Flickr Photo/Drewski2112
Serene has been at Pier 90 in Seattle since August 18.

A 440-foot superyacht named Serene is approaching a deadline date with Washington’s tax authorities.

If it cruises through that deadline by staying longer than 60 days, its owners will have to pay 10 percent of the yacht’s value, which is $30 million. 

State rules allow corporate-owned vessels to stay for 60 days in a 12-month period. If they stay longer they are taxed as though the yacht was purchased in Washington state, 10 percent of its value.

That’s why Serene is widely expected to do what other yachts of its size do when this occurs: Leave to avoid paying. Serene has been at Pier 90 in Interbay in Seattle since mid-August. The boat flies a Cayman Islands flag and has its own submarine. Observers walking by the ship have watched over the weeks as work was carried out onboard.

That work – as well as materials, provisions and fuel – generates sales tax revenue for Washington. That’s why opponents of the 60-day rule say that if Washington relaxed its regulations, more yachts would make their way here, therefore increasing sales tax revenue.

The yacht is reportedly registered to a Russian vodka magnate, but the state cannot prove that ownership, because corporate registration obscures who owns the yacht. KUOW was unable to determine whether that ownership remains current, as ownership registry is offline due to the partial federal government shutdown.

For now, the state wants people living in the state with boats at Washington docks to pay their taxes with no loopholes.

"That is a concern for the agency and the state of Washington in terms of fairness to the rest of Washington boat owners who do in fact pay either use or sales tax," said Kim Schmanke, who speaks for the state Department of Revenue.  "And when someone is able to hide the true ownership of the vessel, particularly a large vessel, then that’s unfair to the rest of Washington taxpayers who are in fact abiding by the laws."
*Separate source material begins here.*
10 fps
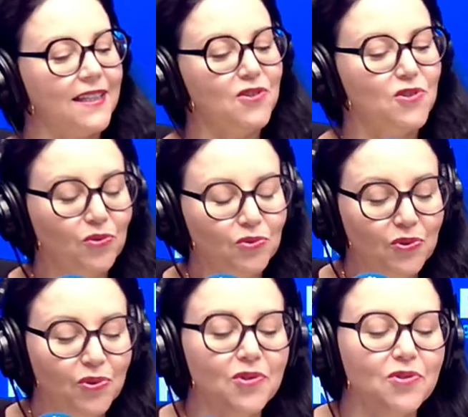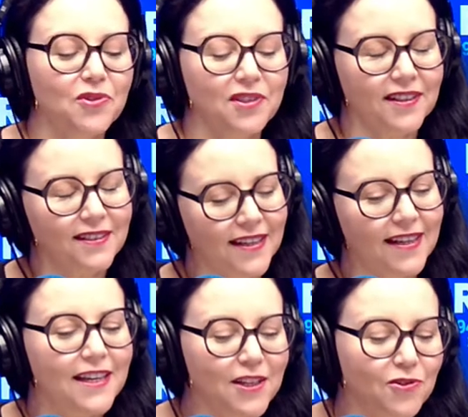Question de
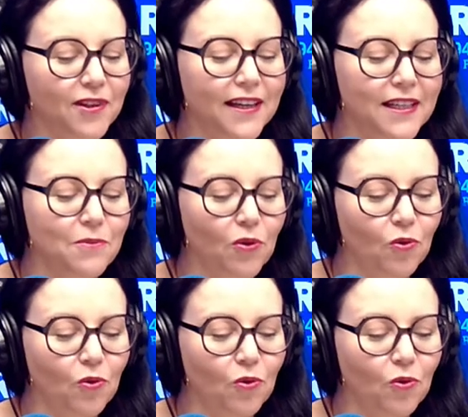société et judaïsme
Bob McConnell owns a yacht at Elliott Bay and pays residency taxes. The lost opportunity for Washington workers concerns him.

If I ruled the world, we would have a system that would allow that large one, and smaller ones, to come to Seattle and stay in Seattle long enough to do repairs, upgrades and so on as opposed to just leaving. There are workers up here who could use a good quality, living-wage job; and boats like that bring them to Seattle.

McConnell wants the yachts to stay longer before risking the tax and having to leave. One proposal argues yachts should be able to stay for six months instead of the current two months.

This is not the only option for increasing revenue from these boats. Florida taxes every yacht, but caps the tax at $18,000, which means the bigger the boat, the better the deal. Florida assumed it would lose money on the tax cap, but so many yachts registered in Florida that the state gained tax revenues. Maryland is trying this now too.

Dwight Jones, who manages the Elliott Bay Marina, said the state should try to find out if changing the tax rules would bring in more out of state yachts and increase tax revenue. 

It just seems to me that you don’t really know what the effect is of changing the law until we do it – until we actually give it a shot, dip a toe in the water and see. Can we really attract all these boats here? We won’t really know.